Pero incluso si la teoría de Hoyle no fuese cierta —y realmente no es una teoría demasiado satisfactoria, porque simplemente traslada el origen de la vida a algún otro lugar que no podemos examinar con facilidad— quizás hubiese buenas razones para que sólo veinte aminoácidos fuesen adecuados para la vida.

Como Hollus y yo ya habíamos discutido antes, el ADN dispone de cuatro letras en su alfabeto: A, C, G y T, por adenina, citosina, guanina y timina, las bases que forman los escalones de su escala en espiral.

Vale, un alfabeto de cuatro letras. Pero ¿qué longitud tienen las palabras en el lenguaje genético? Bien, el propósito de ese lenguaje es especificar secuencias de aminoácidos, los bloques fundamentales de las proteínas, y, como he dicho, la vida emplea veinte aminoácidos diferentes. Evidentemente, no puede identificar de forma unívoca cada uno de esos veinte aminoácidos empleando palabras de sólo una letra de largo: un alfabeto de cuatro letras sólo ofrece cuatro palabras diferentes. Y no podrías hacerlo con palabras de dos letras: sólo hay dieciséis posibles palabras de dos letras en un lenguaje de sólo cuatro caracteres. Pero si empleas palabras de tres letras, ah, entonces tienes un exceso, un vocabulario bioquímico al estilo William F. Buckley de unas descomunales sesenta y cuatro palabras. Aparta veinte para nombrar a cada aminoácido, y dos más como signos de puntuación —uno para iniciar la transcripción y otro para detenerla—. Eso significa que el ADN sólo precisa veintidós de las sesenta y cuatro posibles palabras para realizar su trabajo. Si un dios hubiese diseñado el código genético, hubiese dado un buen vistazo al vocabulario extra y se hubiese preguntado qué hacer con él.

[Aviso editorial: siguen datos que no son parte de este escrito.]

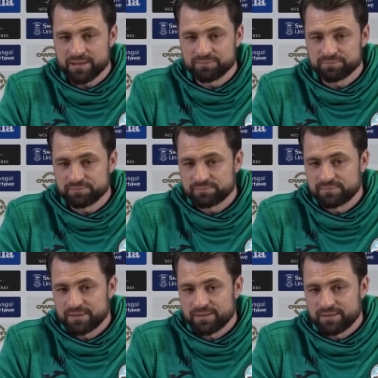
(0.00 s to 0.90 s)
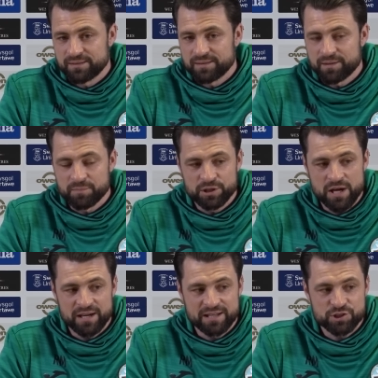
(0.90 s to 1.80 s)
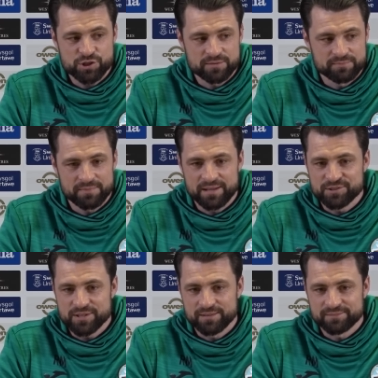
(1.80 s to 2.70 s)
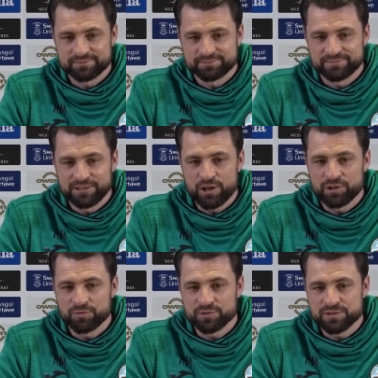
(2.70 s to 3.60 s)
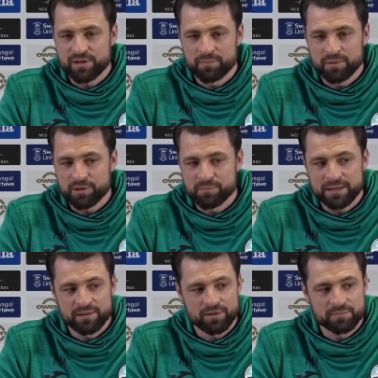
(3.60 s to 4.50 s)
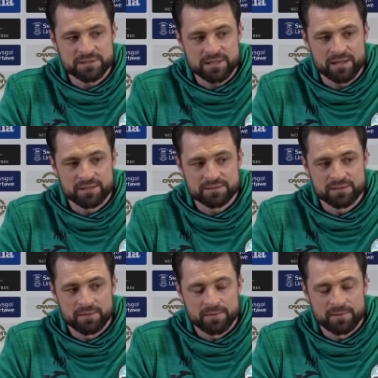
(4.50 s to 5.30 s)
And I'm a youngish manager, learning all the time, and I'm going to make a lot of mistakes.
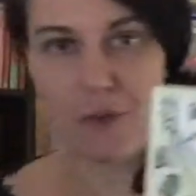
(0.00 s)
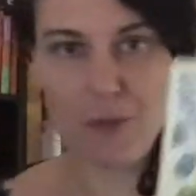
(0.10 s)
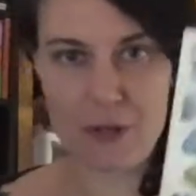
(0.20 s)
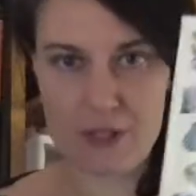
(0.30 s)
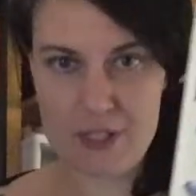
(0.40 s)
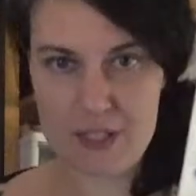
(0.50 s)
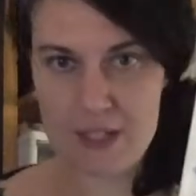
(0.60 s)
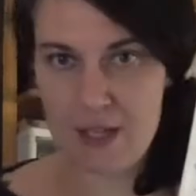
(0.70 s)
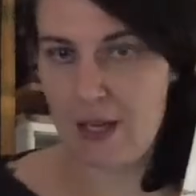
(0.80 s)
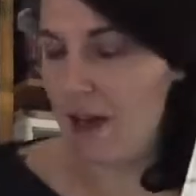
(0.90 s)
books
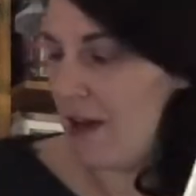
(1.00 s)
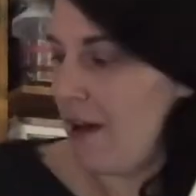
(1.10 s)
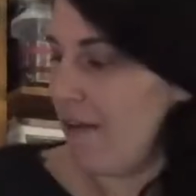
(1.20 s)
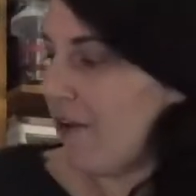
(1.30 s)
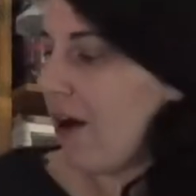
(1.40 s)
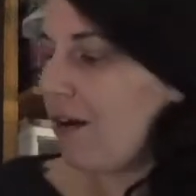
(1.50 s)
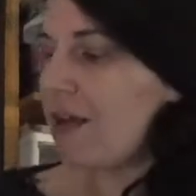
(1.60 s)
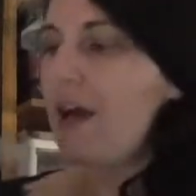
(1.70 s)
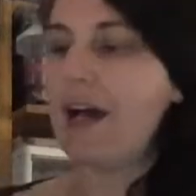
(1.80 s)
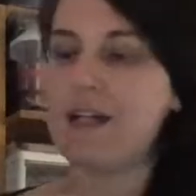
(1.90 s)
of all
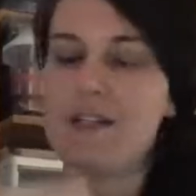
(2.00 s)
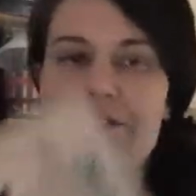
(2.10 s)
kinds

Me parece a mí que un ser así hubiese considerado dos posibilidades. Una sería dejar las restantes cuarenta y dos secuencias sin especificar, de la misma forma que hay secuencias de letras en los lenguajes reales que no forman palabras válidas. De esa forma, si una de esas secuencias apareciese en una cadena de ADN, sabría que se ha producido un error de copia —una errata genética, convirtiendo el código válido de A-T-A en, digamos, el galimatías A-T-C. Eso sería una señal clara y útil de que algo ha salido mal.

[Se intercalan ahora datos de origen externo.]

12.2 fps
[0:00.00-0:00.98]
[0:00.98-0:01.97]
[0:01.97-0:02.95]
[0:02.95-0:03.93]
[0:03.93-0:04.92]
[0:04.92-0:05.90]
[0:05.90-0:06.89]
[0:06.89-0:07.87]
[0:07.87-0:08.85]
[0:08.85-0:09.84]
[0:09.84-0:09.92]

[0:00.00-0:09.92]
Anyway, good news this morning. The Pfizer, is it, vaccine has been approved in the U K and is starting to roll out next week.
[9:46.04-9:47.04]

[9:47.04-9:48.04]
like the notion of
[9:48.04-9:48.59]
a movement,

La otra alternativa sería vivir con el hecho de que iban a producirse errores de copiado, pero intentar reducir el impacto añadiendo sinónimos al lenguaje genético. En lugar de tener una palabra para cada aminoácido, podrías tener tres palabras que significan lo mismo. Eso usaría sesenta de las posibles palabras; luego podría tener dos palabras que significan inicio y dos más para detenerse, completando el diccionario de ADN. Si intentases agrupar los sinónimos de forma lógica, eso podría ayudar a evitar los errores de transcripción: si A-G-A, A-G-C y A-G-G significasen lo mismo, y sólo pudieses leer con claridad las primeras dos letras, seguirías teniendo una buena probabilidad de descubrir lo que se quería decir incluso sin conocer la tercera letra.

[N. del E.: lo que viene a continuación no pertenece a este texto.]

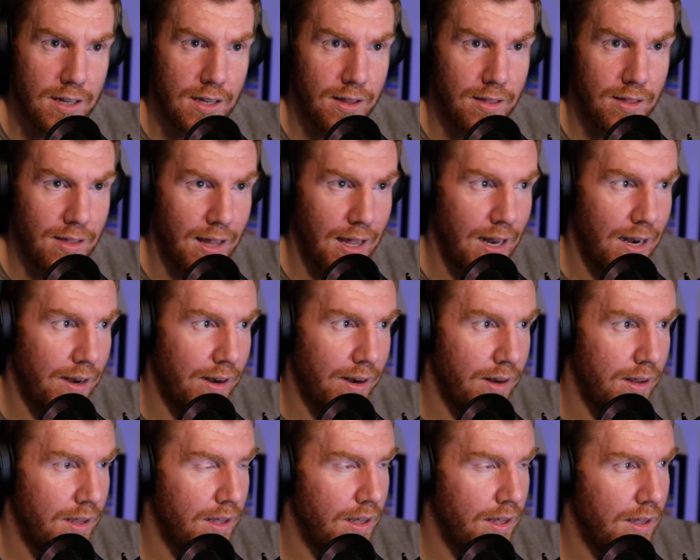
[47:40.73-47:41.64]
And then
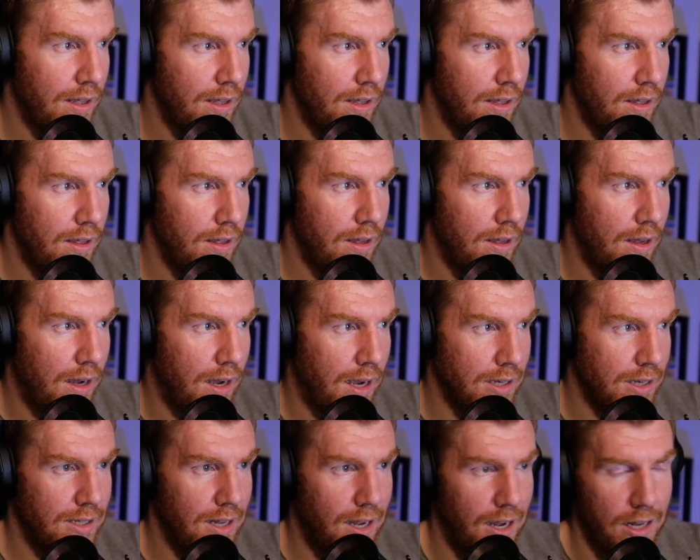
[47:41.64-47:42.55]
I
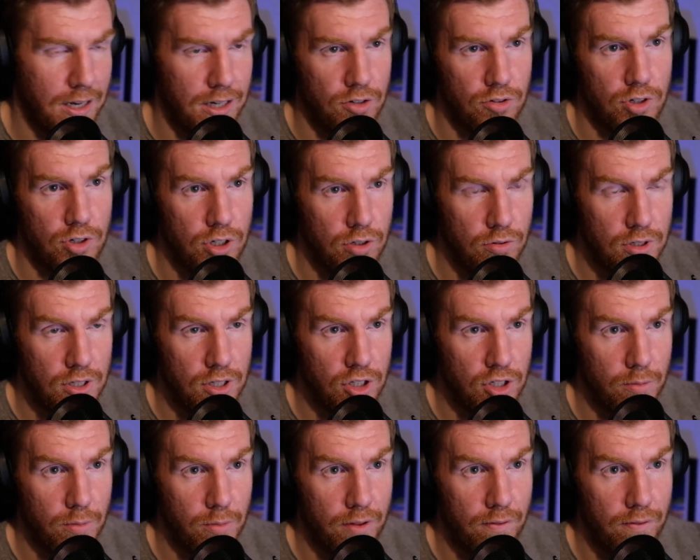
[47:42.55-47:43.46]
started introducing
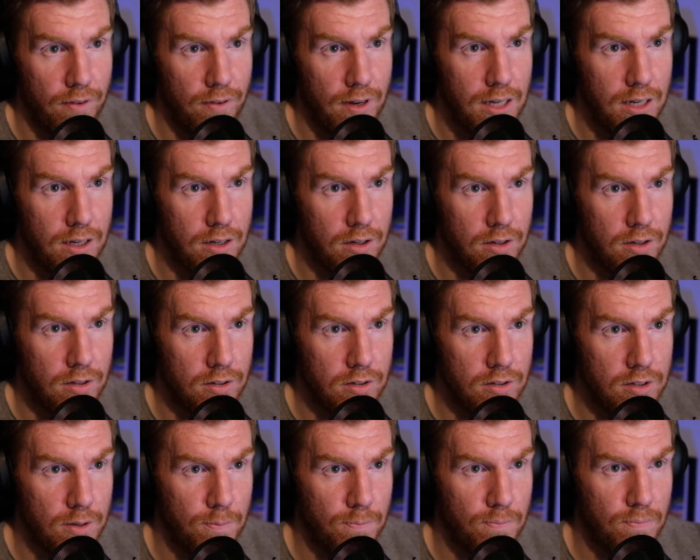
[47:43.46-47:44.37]
some of the
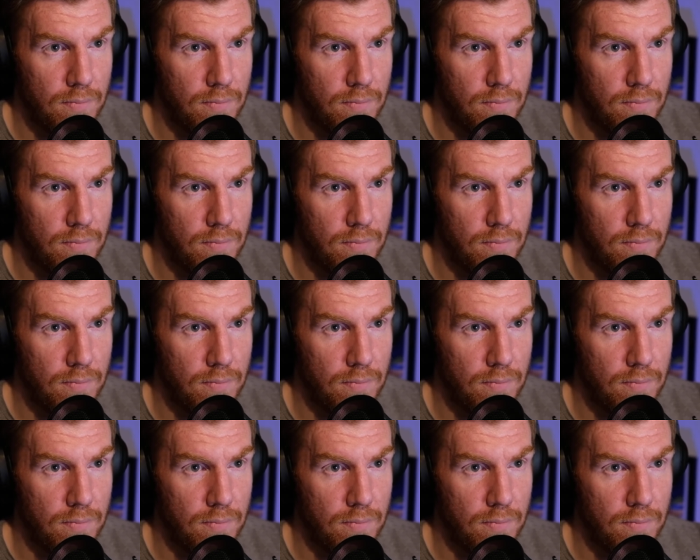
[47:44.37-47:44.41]
videos.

De hecho, el ADN emplea sinónimos. Y si hubiese tres sinónimos para especificar cada aminoácido, uno podría mirar al código y decir, sí, alguien se lo ha pensado muy bien. Pero dos aminoácidos —leucina y serina— tienen cada uno seis sinónimos, y otros cuatro, tres, dos e incluso uno: el pobre triptofan está especificado sólo por la palabra T-G-G.

Mientras tanto, el código A-T-G puede significar el aminoácido metionina (y no hay otras palabras genéticas para él) o, dependiendo del contexto, puede ser el signo de puntuación para «iniciar transcripción» (que tampoco tiene sinónimos). ¿Por qué en la Tierra —o en cualquier otro lugar— un diseñador inteligente iba a formar tal lío? ¿Por qué emplear la sensibilidad al contexto para determinar el significado cuando había palabras suficientes para evitarlo ?

¿Y qué hay de las variaciones en el código genético? Como le dije a Hollus, el código empleado por el ADN mitocondrial difiere ligeramente del empleado por el ADN en el núcleo.